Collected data
........
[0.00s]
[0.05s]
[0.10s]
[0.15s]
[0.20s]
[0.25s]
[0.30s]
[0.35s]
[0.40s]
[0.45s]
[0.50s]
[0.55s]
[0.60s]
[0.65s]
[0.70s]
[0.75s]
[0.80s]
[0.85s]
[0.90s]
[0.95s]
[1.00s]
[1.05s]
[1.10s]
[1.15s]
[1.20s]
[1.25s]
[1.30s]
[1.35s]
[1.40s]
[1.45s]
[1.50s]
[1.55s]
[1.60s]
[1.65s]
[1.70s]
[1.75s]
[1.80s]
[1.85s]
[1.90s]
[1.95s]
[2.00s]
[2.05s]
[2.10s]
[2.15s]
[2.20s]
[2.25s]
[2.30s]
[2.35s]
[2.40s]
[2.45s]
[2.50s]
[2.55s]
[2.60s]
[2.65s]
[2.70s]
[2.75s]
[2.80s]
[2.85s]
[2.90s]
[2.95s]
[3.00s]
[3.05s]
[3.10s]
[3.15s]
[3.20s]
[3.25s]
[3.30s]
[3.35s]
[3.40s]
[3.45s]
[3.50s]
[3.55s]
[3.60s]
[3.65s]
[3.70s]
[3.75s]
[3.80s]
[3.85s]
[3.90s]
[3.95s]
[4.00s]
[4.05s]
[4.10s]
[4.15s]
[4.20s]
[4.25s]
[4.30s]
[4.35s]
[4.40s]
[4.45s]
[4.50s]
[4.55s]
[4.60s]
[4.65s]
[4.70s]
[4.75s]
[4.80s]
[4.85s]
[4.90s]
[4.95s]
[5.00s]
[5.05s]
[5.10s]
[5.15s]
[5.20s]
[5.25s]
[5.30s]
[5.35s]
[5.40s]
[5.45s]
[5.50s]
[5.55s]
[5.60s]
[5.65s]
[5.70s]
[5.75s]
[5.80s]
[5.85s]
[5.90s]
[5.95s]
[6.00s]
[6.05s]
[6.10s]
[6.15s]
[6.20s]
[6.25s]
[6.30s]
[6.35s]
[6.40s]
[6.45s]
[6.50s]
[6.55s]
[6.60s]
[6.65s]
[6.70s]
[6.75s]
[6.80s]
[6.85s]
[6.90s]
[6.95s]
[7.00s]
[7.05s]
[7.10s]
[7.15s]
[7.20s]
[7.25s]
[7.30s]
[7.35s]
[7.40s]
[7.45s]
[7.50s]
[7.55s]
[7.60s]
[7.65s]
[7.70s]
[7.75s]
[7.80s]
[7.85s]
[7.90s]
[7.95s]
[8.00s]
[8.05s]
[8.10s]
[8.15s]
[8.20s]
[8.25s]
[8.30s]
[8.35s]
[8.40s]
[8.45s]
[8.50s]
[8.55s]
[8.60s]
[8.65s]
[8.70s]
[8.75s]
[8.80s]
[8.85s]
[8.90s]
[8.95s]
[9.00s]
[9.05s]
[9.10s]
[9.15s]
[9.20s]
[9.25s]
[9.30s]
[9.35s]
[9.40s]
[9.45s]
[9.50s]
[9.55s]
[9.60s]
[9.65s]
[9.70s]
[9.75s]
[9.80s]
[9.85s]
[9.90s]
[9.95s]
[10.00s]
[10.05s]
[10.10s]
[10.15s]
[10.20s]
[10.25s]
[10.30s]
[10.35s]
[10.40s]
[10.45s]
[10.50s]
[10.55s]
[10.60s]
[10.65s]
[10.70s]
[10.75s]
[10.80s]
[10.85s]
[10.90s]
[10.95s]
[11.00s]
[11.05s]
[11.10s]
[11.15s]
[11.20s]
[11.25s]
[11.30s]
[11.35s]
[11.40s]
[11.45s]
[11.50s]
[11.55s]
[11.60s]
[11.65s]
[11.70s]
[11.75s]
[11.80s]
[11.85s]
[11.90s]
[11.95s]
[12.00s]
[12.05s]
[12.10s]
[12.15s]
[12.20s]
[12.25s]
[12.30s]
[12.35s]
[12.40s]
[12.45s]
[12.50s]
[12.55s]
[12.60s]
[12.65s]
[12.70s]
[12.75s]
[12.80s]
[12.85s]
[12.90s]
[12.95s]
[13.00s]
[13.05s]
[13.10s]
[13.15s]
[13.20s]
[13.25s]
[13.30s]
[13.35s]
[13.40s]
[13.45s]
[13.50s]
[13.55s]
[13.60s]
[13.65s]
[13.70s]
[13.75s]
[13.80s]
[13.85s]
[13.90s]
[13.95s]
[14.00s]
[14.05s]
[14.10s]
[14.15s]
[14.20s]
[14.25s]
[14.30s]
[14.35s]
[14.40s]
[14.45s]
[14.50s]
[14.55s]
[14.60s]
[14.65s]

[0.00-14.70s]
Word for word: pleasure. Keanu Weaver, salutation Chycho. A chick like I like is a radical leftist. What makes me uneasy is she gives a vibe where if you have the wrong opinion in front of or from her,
........
__PROMPT__
Transcribe each entry precisely, missing none.

__EXERCISE ANSWER__
[0.00s]
[0.05s]
[0.10s]
[0.15s]
[0.20s]
[0.25s]
[0.30s]
[0.35s]
[0.40s]
[0.45s]
[0.50s]
[0.55s]
[0.60s]
[0.65s]
[0.70s]
[0.75s]
[0.80s]
[0.85s]
[0.90s]
[0.95s]
[1.00s]
[1.05s]
[1.10s]
[1.15s]
[1.20s]
[1.25s]
[1.30s]
[1.35s]
[1.40s]
[1.45s]
[1.50s]
[1.55s]
[1.60s]
[1.65s]
[1.70s]
[1.75s]
[1.80s]
[1.85s]
[1.90s]
[1.95s]
[2.00s]
[2.05s]
[2.10s]
[2.15s]
[2.20s]
[2.25s]
[2.30s]
[2.35s]
[2.40s]
[2.45s]
[2.50s]
[2.55s]
[2.60s]
[2.65s]
[2.70s]
[2.75s]
[2.80s]
[2.85s]
[2.90s]
[2.95s]
[3.00s]
[3.05s]
[3.10s]
[3.15s]
[3.20s]
[3.25s]
[3.30s]
[3.35s]
[3.40s]
[3.45s]
[3.50s]
[3.55s]
[3.60s]
[3.65s]
[3.70s]
[3.75s]
[3.80s]
[3.85s]
[3.90s]
[3.95s]
[4.00s]
[4.05s]
[4.10s]
[4.15s]
[4.20s]
[4.25s]
[4.30s]
[4.35s]
[4.40s]
[4.45s]
[4.50s]
[4.55s]
[4.60s]
[4.65s]
[4.70s]
[4.75s]
[4.80s]
[4.85s]
[4.90s]
[4.95s]
[5.00s]
[5.05s]
[5.10s]
[5.15s]
[5.20s]
[5.25s]
[5.30s]
[5.35s]
[5.40s]
[5.45s]
[5.50s]
[5.55s]
[5.60s]
[5.65s]
[5.70s]
[5.75s]
[5.80s]
[5.85s]
[5.90s]
[5.95s]
[6.00s]
[6.05s]
[6.10s]
[6.15s]
[6.20s]
[6.25s]
[6.30s]
[6.35s]
[6.40s]
[6.45s]
[6.50s]
[6.55s]
[6.60s]
[6.65s]
[6.70s]
[6.75s]
[6.80s]
[6.85s]
[6.90s]
[6.95s]
[7.00s]
[7.05s]
[7.10s]
[7.15s]
[7.20s]
[7.25s]
[7.30s]
[7.35s]
[7.40s]
[7.45s]
[7.50s]
[7.55s]
[7.60s]
[7.65s]
[7.70s]
[7.75s]
[7.80s]
[7.85s]
[7.90s]
[7.95s]
[8.00s]
[8.05s]
[8.10s]
[8.15s]
[8.20s]
[8.25s]
[8.30s]
[8.35s]
[8.40s]
[8.45s]
[8.50s]
[8.55s]
[8.60s]
[8.65s]
[8.70s]
[8.75s]
[8.80s]
[8.85s]
[8.90s]
[8.95s]
[9.00s]
[9.05s]
[9.10s]
[9.15s]
[9.20s]
[9.25s]
[9.30s]
[9.35s]
[9.40s]
[9.45s]
[9.50s]
[9.55s]
[9.60s]
[9.65s]
[9.70s]
[9.75s]
[9.80s]
[9.85s]
[9.90s]
[9.95s]
[10.00s]
[10.05s]
[10.10s]
[10.15s]
[10.20s]
[10.25s]
[10.30s]
[10.35s]
[10.40s]
[10.45s]
[10.50s]
[10.55s]
[10.60s]
[10.65s]
[10.70s]
[10.75s]
[10.80s]
[10.85s]
[10.90s]
[10.95s]
[11.00s]
[11.05s]
[11.10s]
[11.15s]
[11.20s]
[11.25s]
[11.30s]
[11.35s]
[11.40s]
[11.45s]
[11.50s]
[11.55s]
[11.60s]
[11.65s]
[11.70s]
[11.75s]
[11.80s]
[11.85s]
[11.90s]
[11.95s]
[12.00s]
[12.05s]
[12.10s]
[12.15s]
[12.20s]
[12.25s]
[12.30s]
[12.35s]
[12.40s]
[12.45s]
[12.50s]
[12.55s]
[12.60s]
[12.65s]
[12.70s]
[12.75s]
[12.80s]
[12.85s]
[12.90s]
[12.95s]
[13.00s]
[13.05s]
[13.10s]
[13.15s]
[13.20s]
[13.25s]
[13.30s]
[13.35s]
[13.40s]
[13.45s]
[13.50s]
[13.55s]
[13.60s]
[13.65s]
[13.70s]
[13.75s]
[13.80s]
[13.85s]
[13.90s]
[13.95s]
[14.00s]
[14.05s]
[14.10s]
[14.15s]
[14.20s]
[14.25s]
[14.30s]
[14.35s]
[14.40s]
[14.45s]
[14.50s]
[14.55s]
[14.60s]
[14.65s]

[0.00-14.70s]
Word for word: pleasure. Keanu Weaver, salutation Chycho. A chick like I like is a radical leftist. What makes me uneasy is she gives a vibe where if you have the wrong opinion in front of or from her,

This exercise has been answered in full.